David Halpern, a retired park ranger with the Washington State Parks and Recreation Commission, will receive a recognition and award of up to $200 for his discovery that the retirement process could involve fewer requirements and paperwork by providing a single packet of instructions to follow. The Parks and Recreation Department implemented this change earlier this month.

More than 65 suggestions have been submitted since Secretary of State Steve Hobbs restarted the Productivity Board in January.

“I am thrilled so many of Washington’s public employees have been encouraged to submit their innovative, cost-saving ideas,” Secretary Steve Hobbs said. “I am proud of the hard work they do every day making important decisions for communities across the state.”

Submissions can be made through the Employee Suggestion Program for an individual’s idea or through the Teamwork Incentive Program for larger process improvements for two or more employees’ ideas.

“I encourage all state employees to submit proposals,” Secretary Hobbs said. “Your ideas could increase state productivity, improve service and working conditions, generate revenue, conserve energy, or save money.”

Washington’s Office of the Secretary of State oversees areas within state government including managing state elections, registering corporations and charities, and governing the use of the state flag and state seal.
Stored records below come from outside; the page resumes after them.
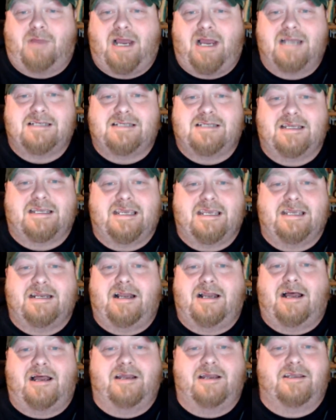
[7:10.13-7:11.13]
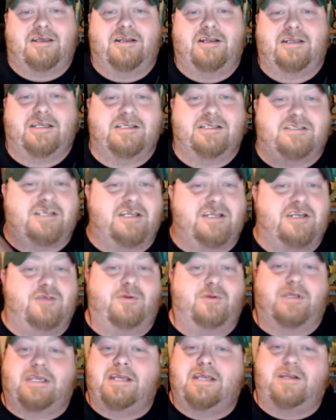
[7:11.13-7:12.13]
I dig it. Uh, gonna continue
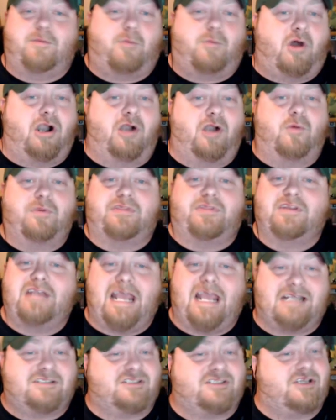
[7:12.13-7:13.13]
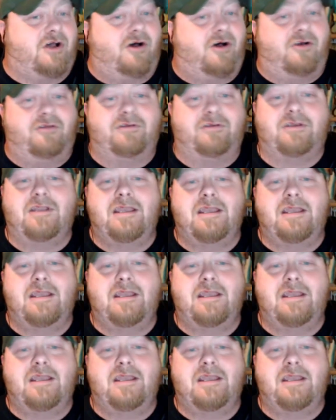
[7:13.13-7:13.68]
again tomorrow with the next song.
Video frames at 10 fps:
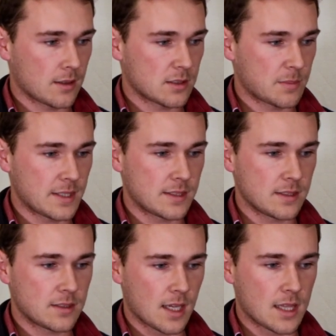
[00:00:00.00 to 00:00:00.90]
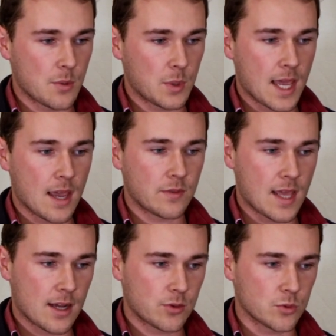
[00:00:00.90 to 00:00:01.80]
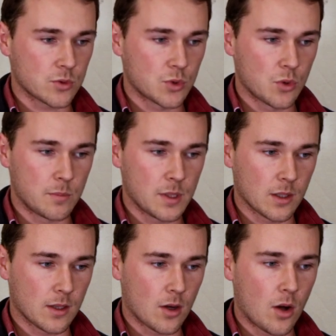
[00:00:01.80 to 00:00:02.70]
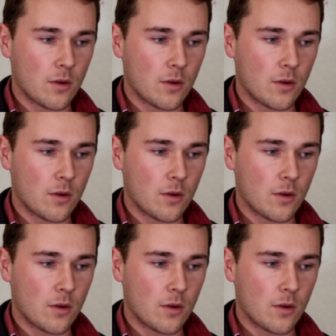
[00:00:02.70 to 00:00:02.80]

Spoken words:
species, and then we have the actual suitability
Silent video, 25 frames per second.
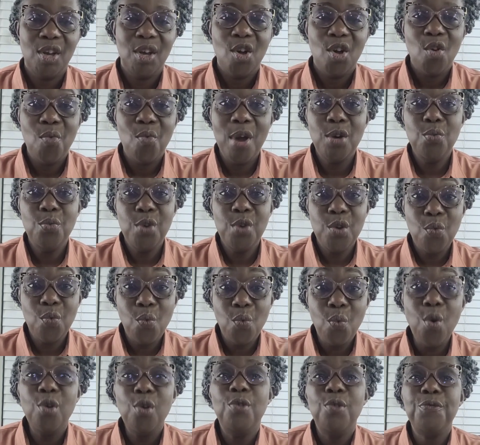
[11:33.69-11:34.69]
When we
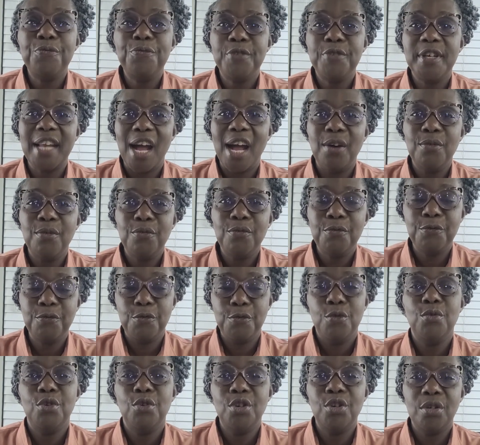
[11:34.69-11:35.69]
wolf down
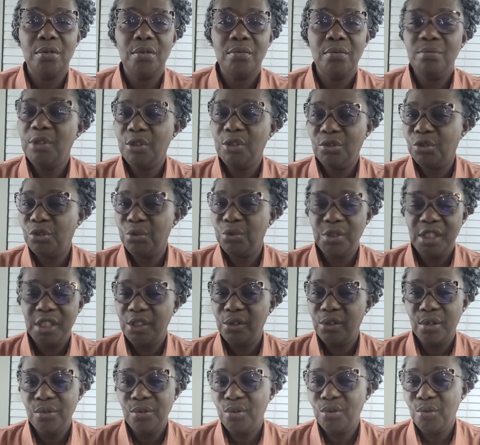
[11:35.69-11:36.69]
food, we truly
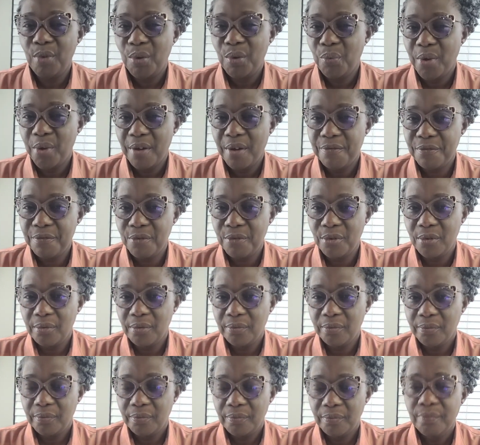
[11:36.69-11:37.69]
don't know when we're full.
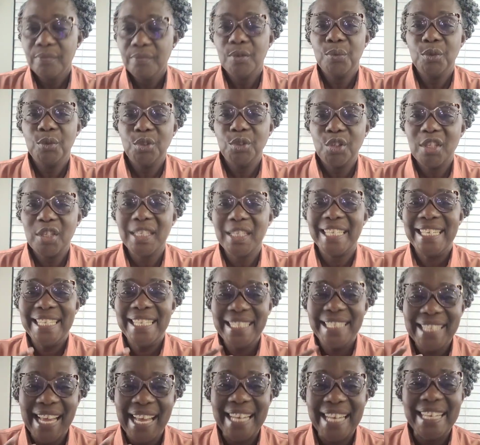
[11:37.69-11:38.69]
We just
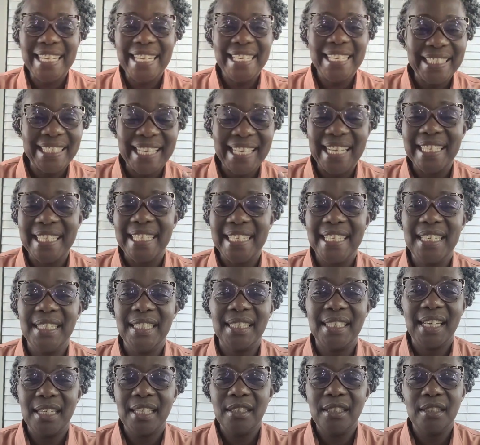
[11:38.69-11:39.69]
eat and eat and
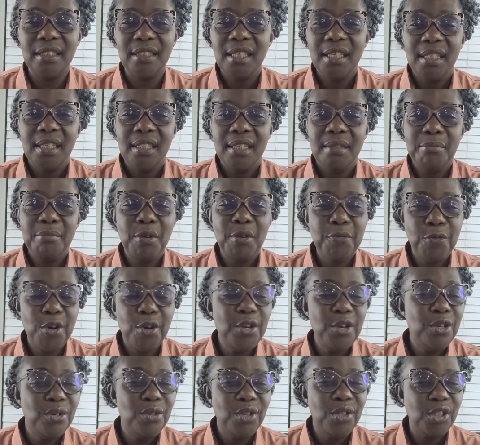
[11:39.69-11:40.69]
eat, and before
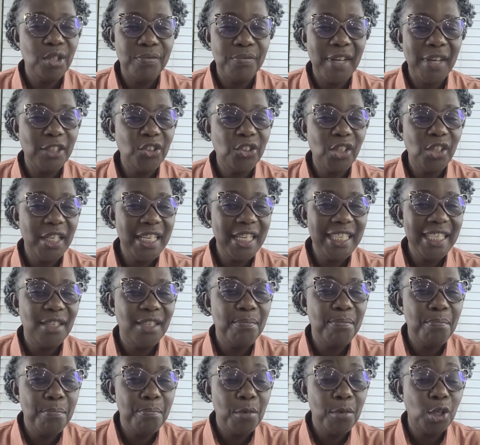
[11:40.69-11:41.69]
you know it, you've actually
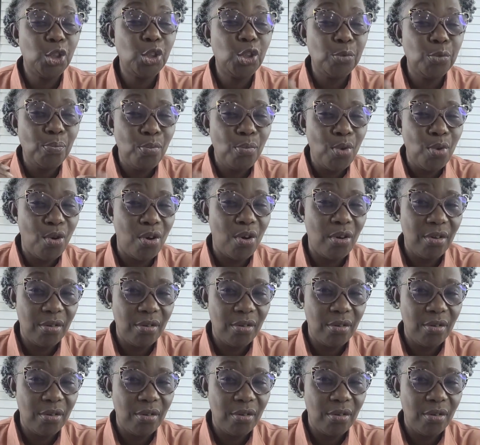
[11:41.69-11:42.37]
eaten much more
The office also operates the State Archives and the State Library, documents extraordinary stories in Washington’s history through Legacy Washington, and administers the Combined Fund Drive for charitable giving by state employees and the Productivity Board state employee suggestion program to provide incentives for efficiency improvements. The Secretary of State also oversees the state’s Address Confidentiality Program to help protect survivors of crime.